**What is needed:** Retype the following data exactly, but leave its pictures out.

Collected data:
········

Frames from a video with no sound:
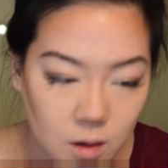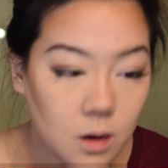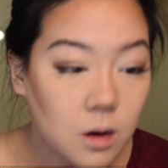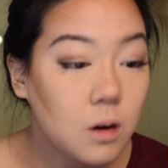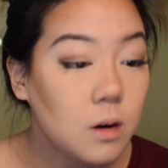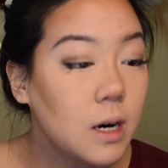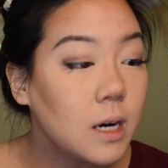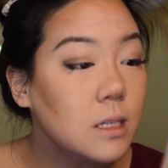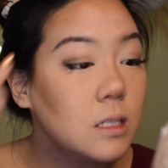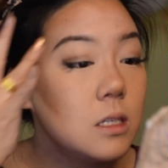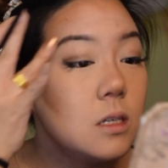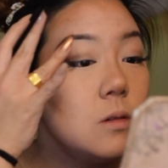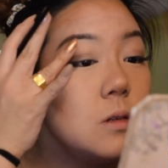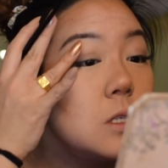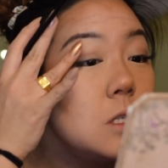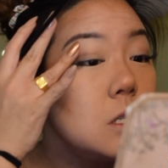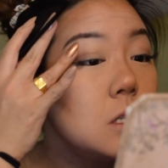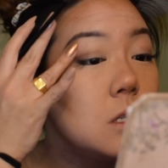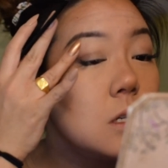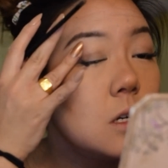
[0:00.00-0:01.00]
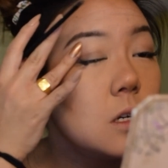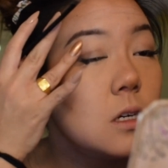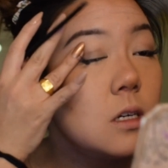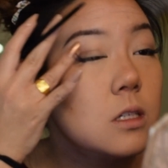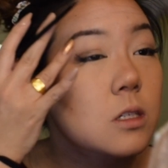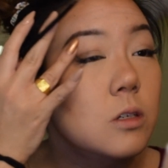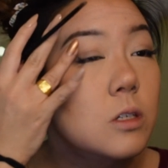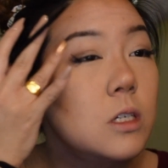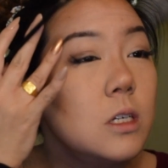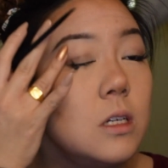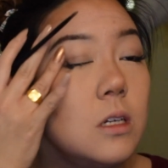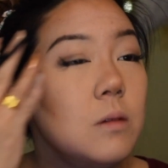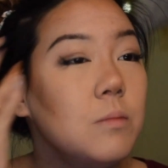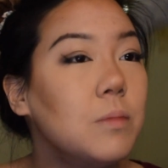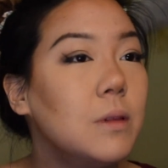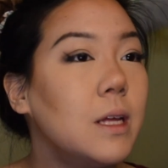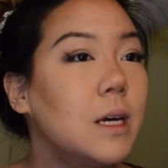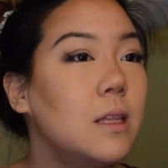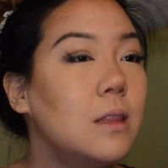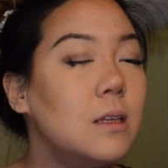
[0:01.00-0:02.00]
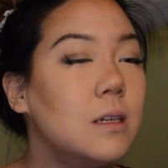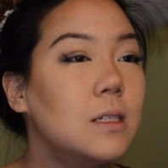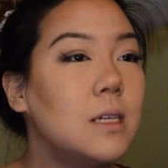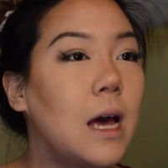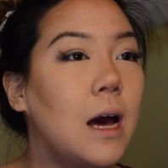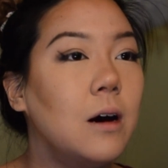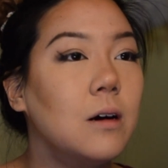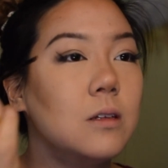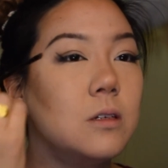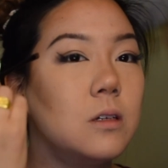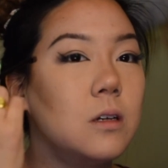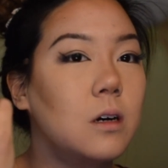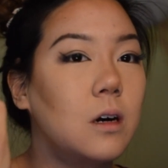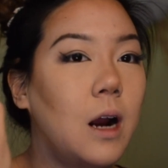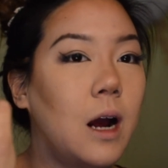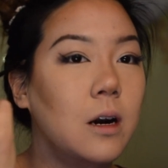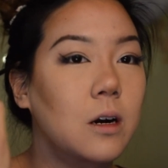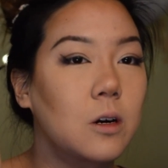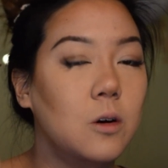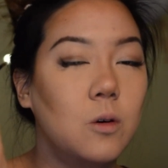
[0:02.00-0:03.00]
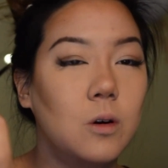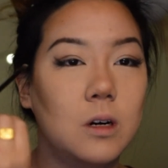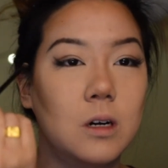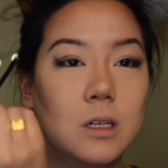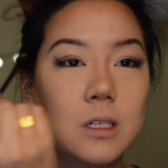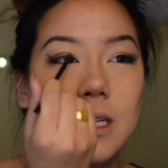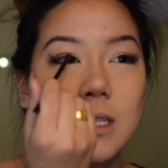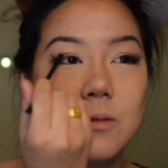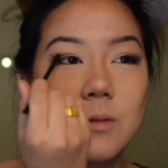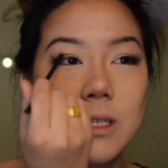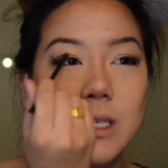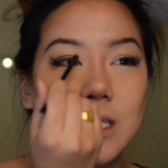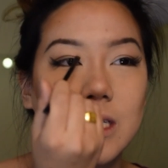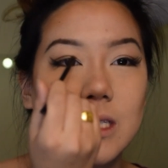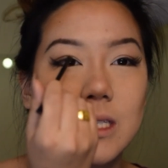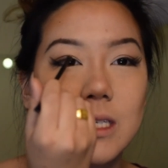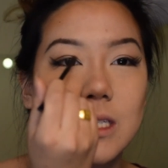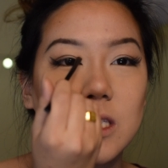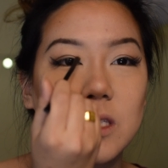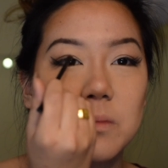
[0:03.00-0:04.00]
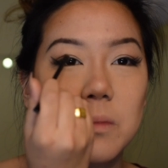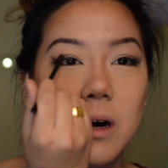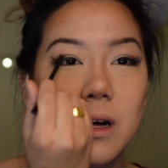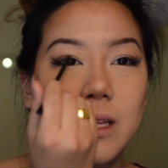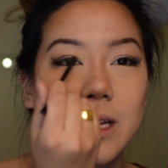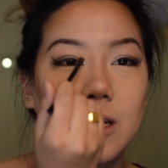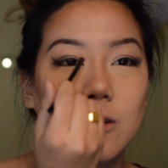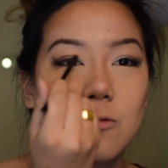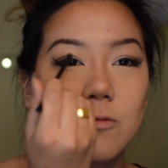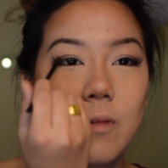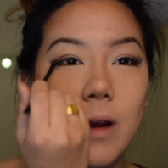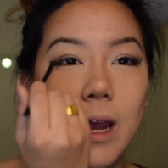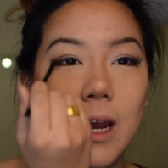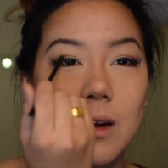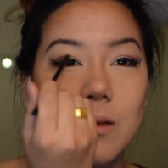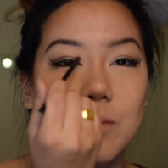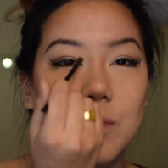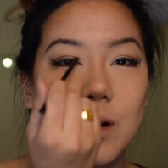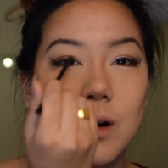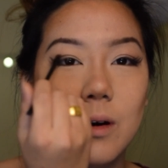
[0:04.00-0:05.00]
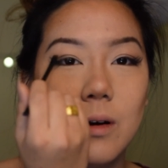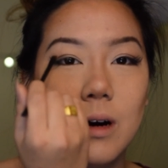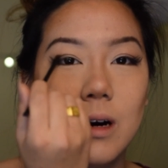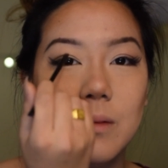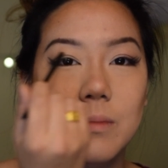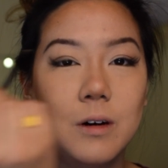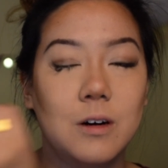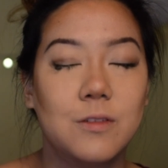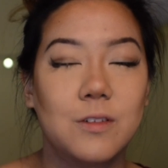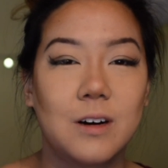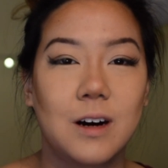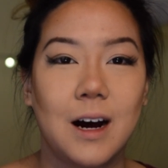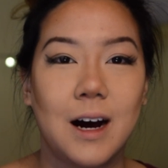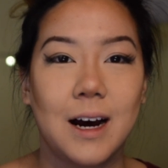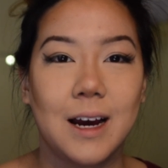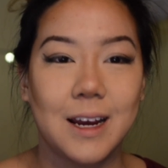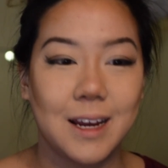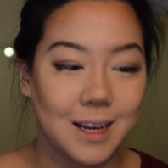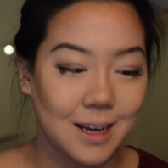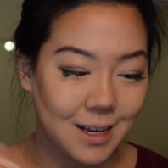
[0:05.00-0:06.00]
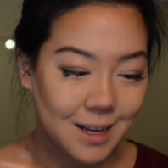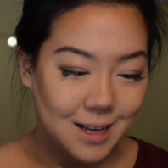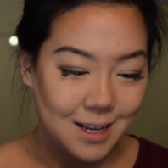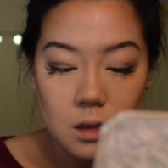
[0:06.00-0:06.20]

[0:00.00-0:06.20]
Oh, I see what she did. So she didn't blend this out into her outer corners. It's really just a small like rainbow above her eye.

········

**Response area:**
Frames from a video with no sound:
[0:00.00-0:01.00]
[0:01.00-0:02.00]
[0:02.00-0:03.00]
[0:03.00-0:04.00]
[0:04.00-0:05.00]
[0:05.00-0:06.00]
[0:06.00-0:06.20]

[0:00.00-0:06.20]
Oh, I see what she did. So she didn't blend this out into her outer corners. It's really just a small like rainbow above her eye.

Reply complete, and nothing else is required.